[WHAT IS BEING ASKED]
When you reach the line containing "(366.35 s to 366.45 s)", start transcribing exactly and continue through the last line of the data, skipping every picture.

(Collected data entries)
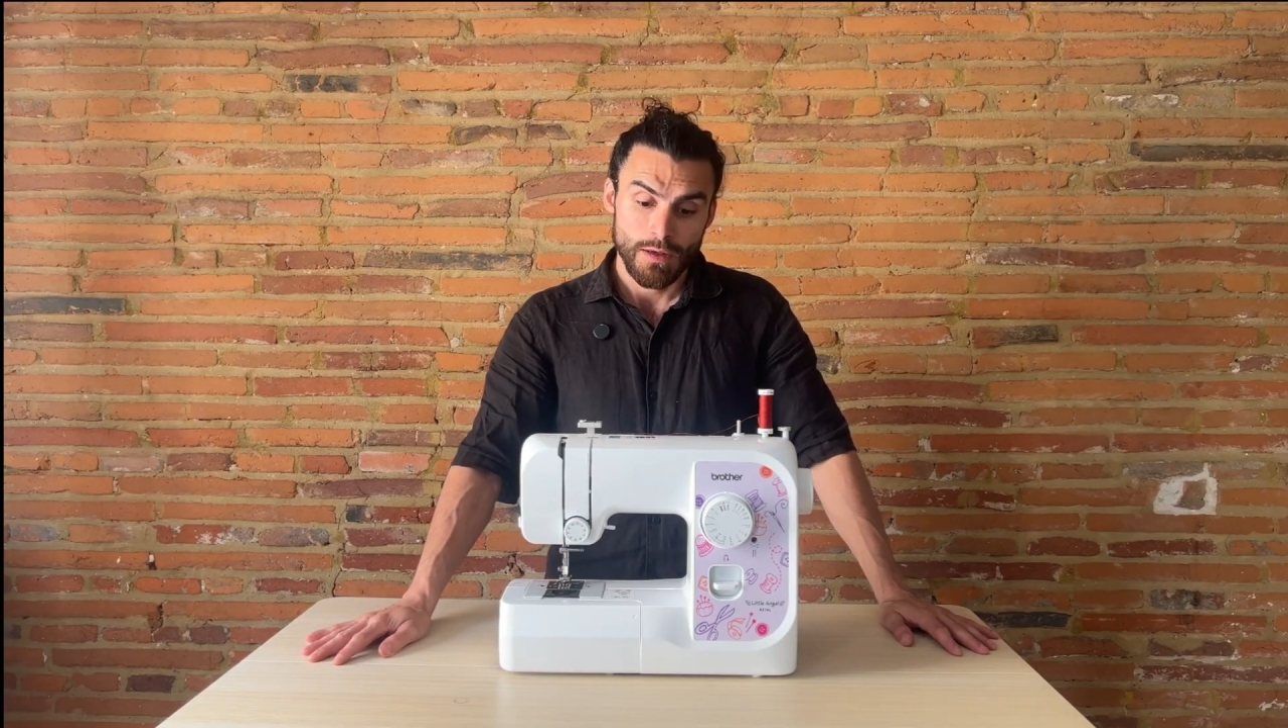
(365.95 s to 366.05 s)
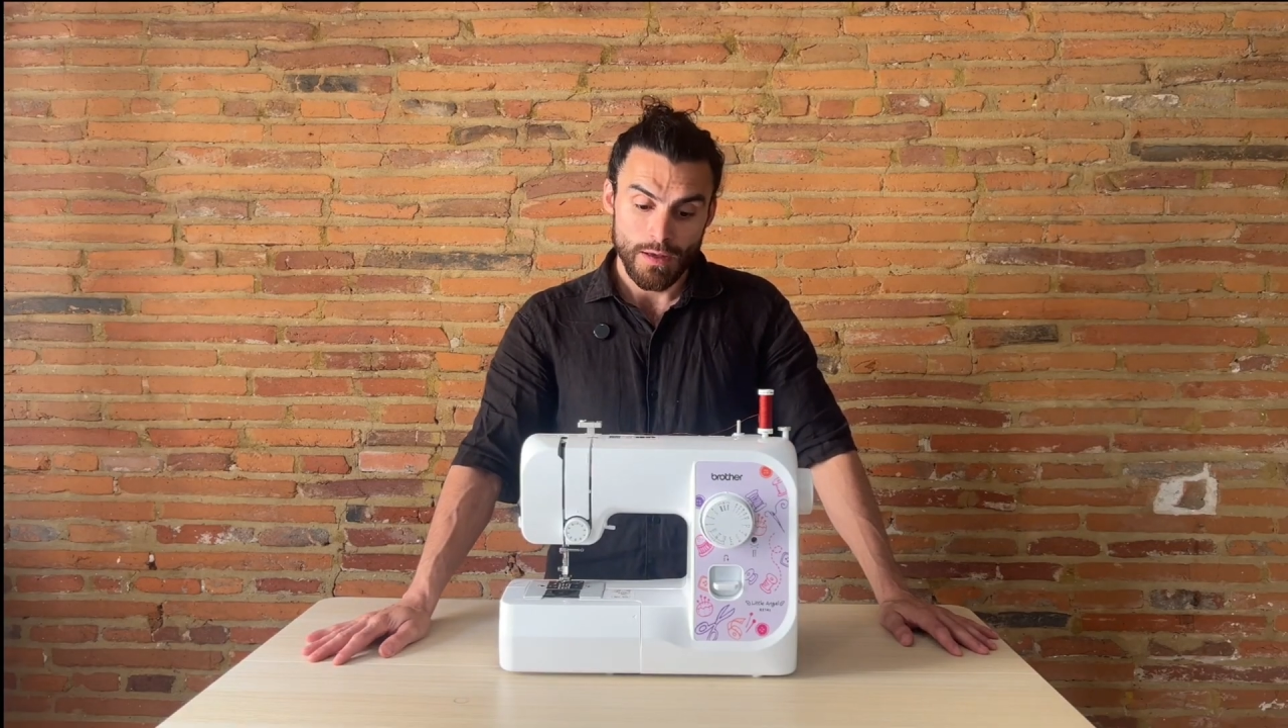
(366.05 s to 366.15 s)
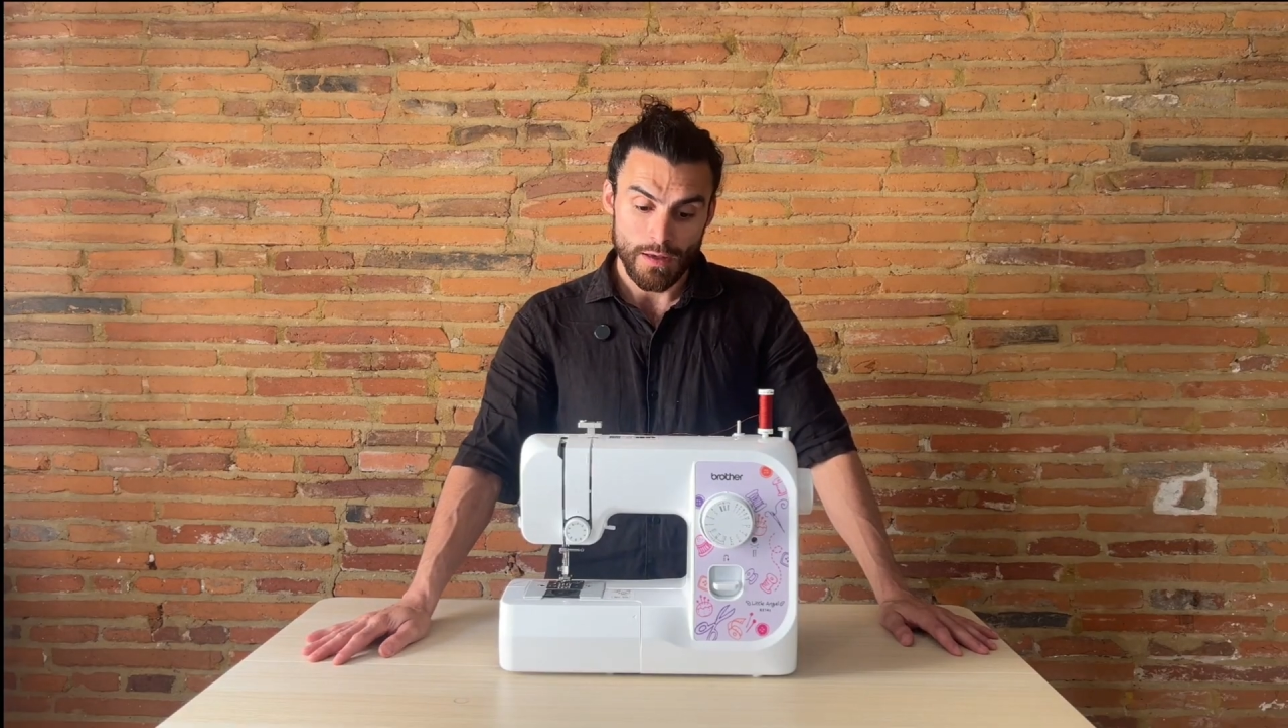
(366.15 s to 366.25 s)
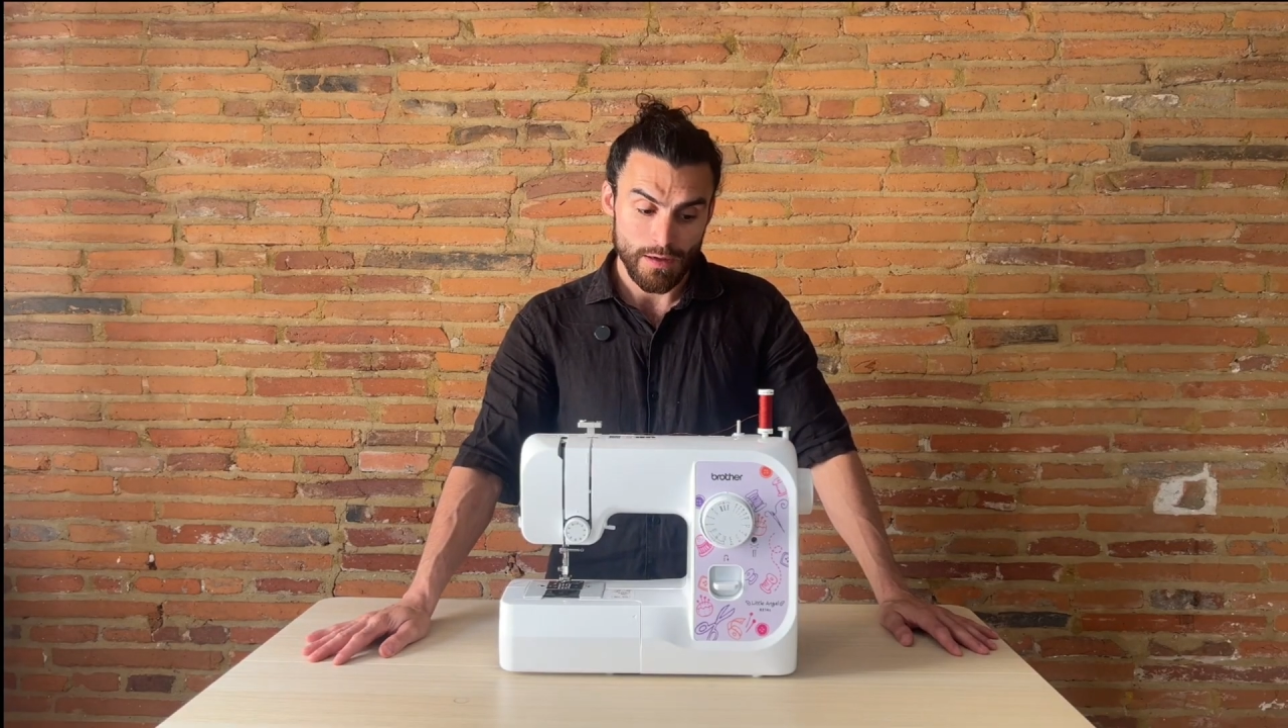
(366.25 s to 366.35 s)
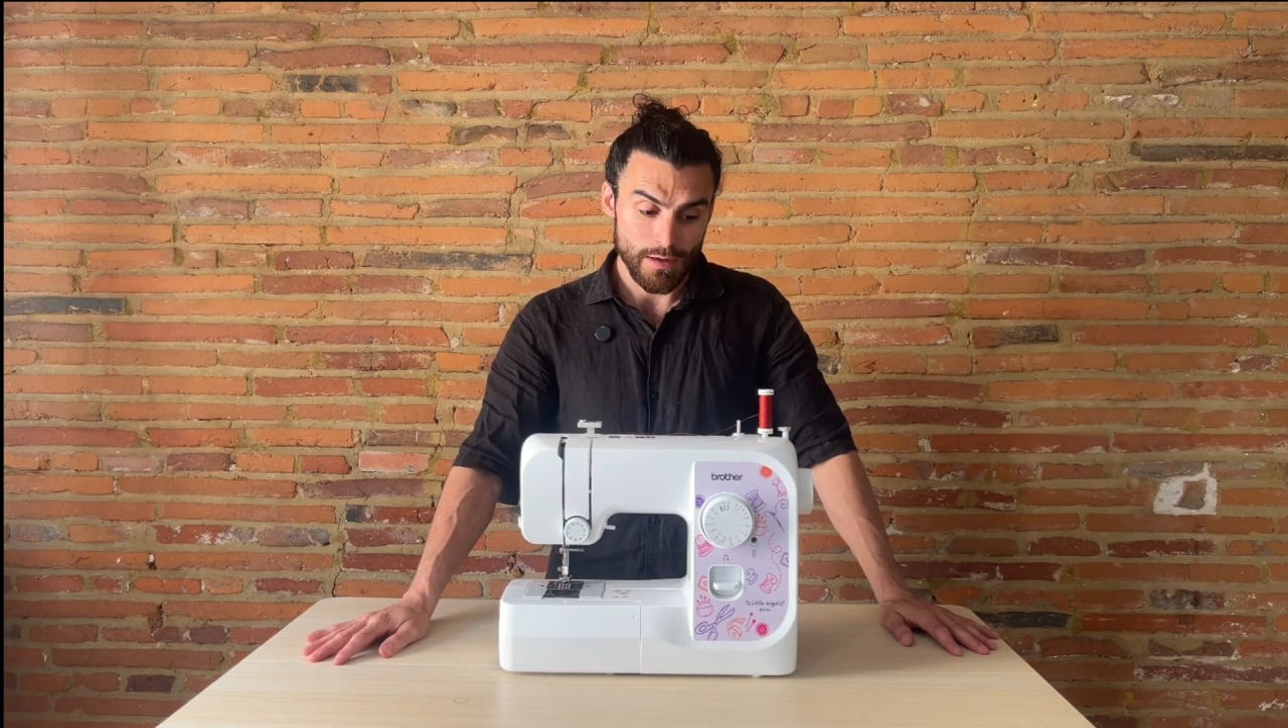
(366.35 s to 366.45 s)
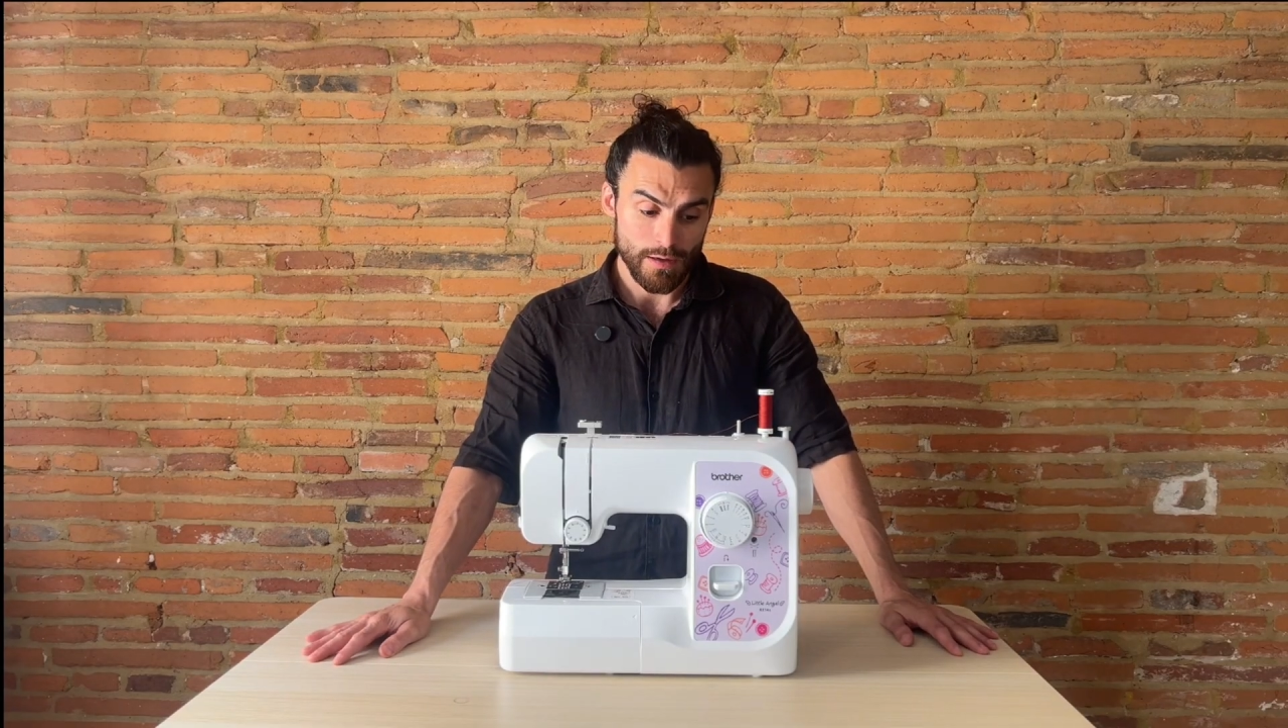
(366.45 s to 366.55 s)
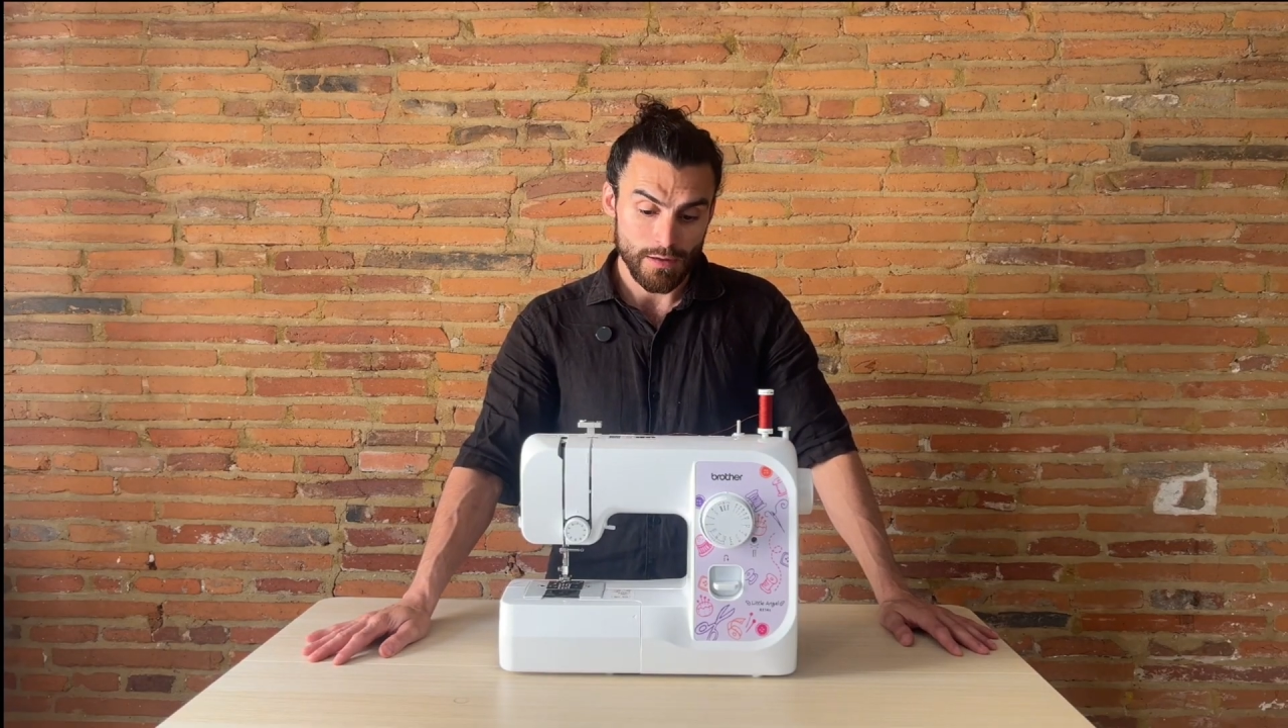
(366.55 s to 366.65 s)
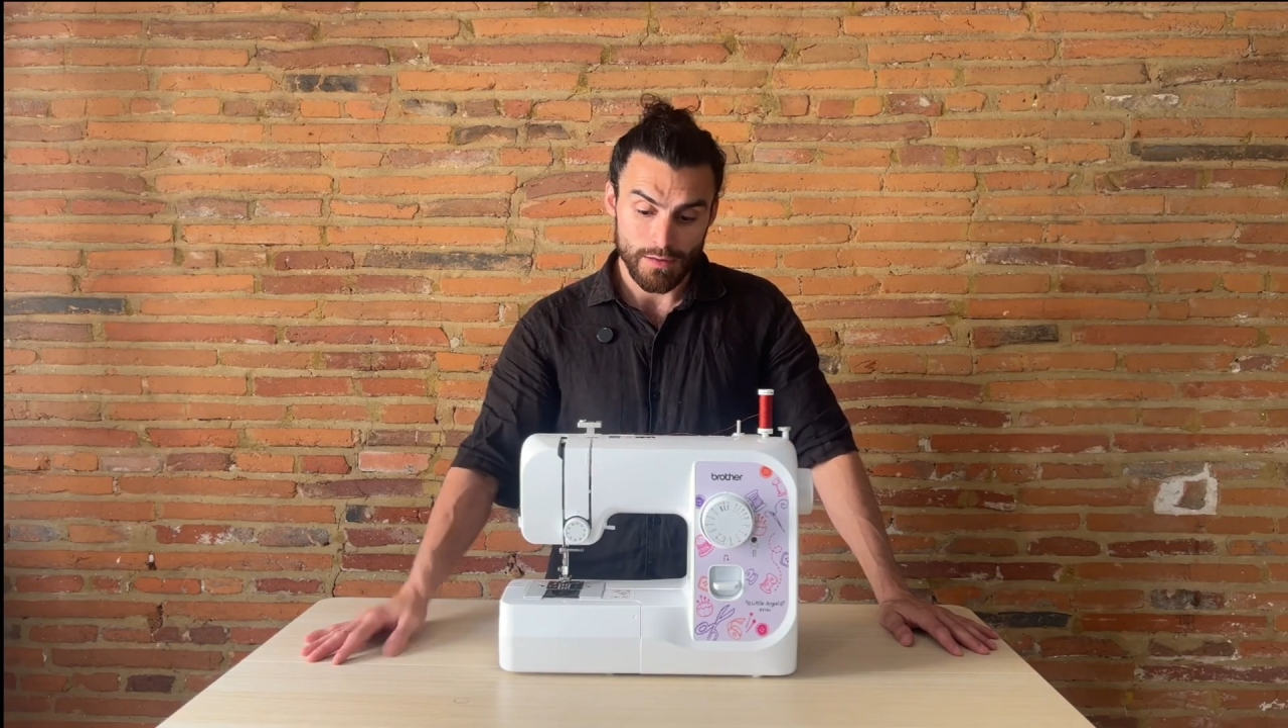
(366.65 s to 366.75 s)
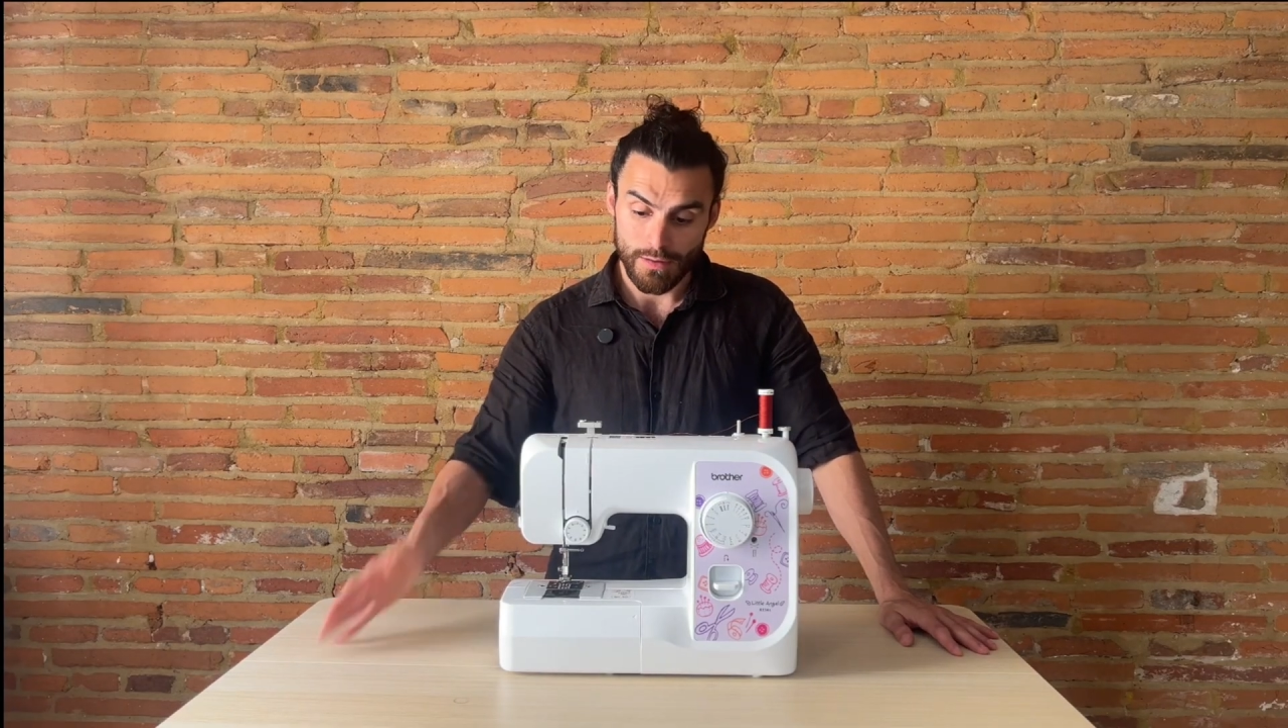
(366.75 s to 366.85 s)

And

[SOLVED EXERCISE]
(366.35 s to 366.45 s)
(366.45 s to 366.55 s)
(366.55 s to 366.65 s)
(366.65 s to 366.75 s)
(366.75 s to 366.85 s)

And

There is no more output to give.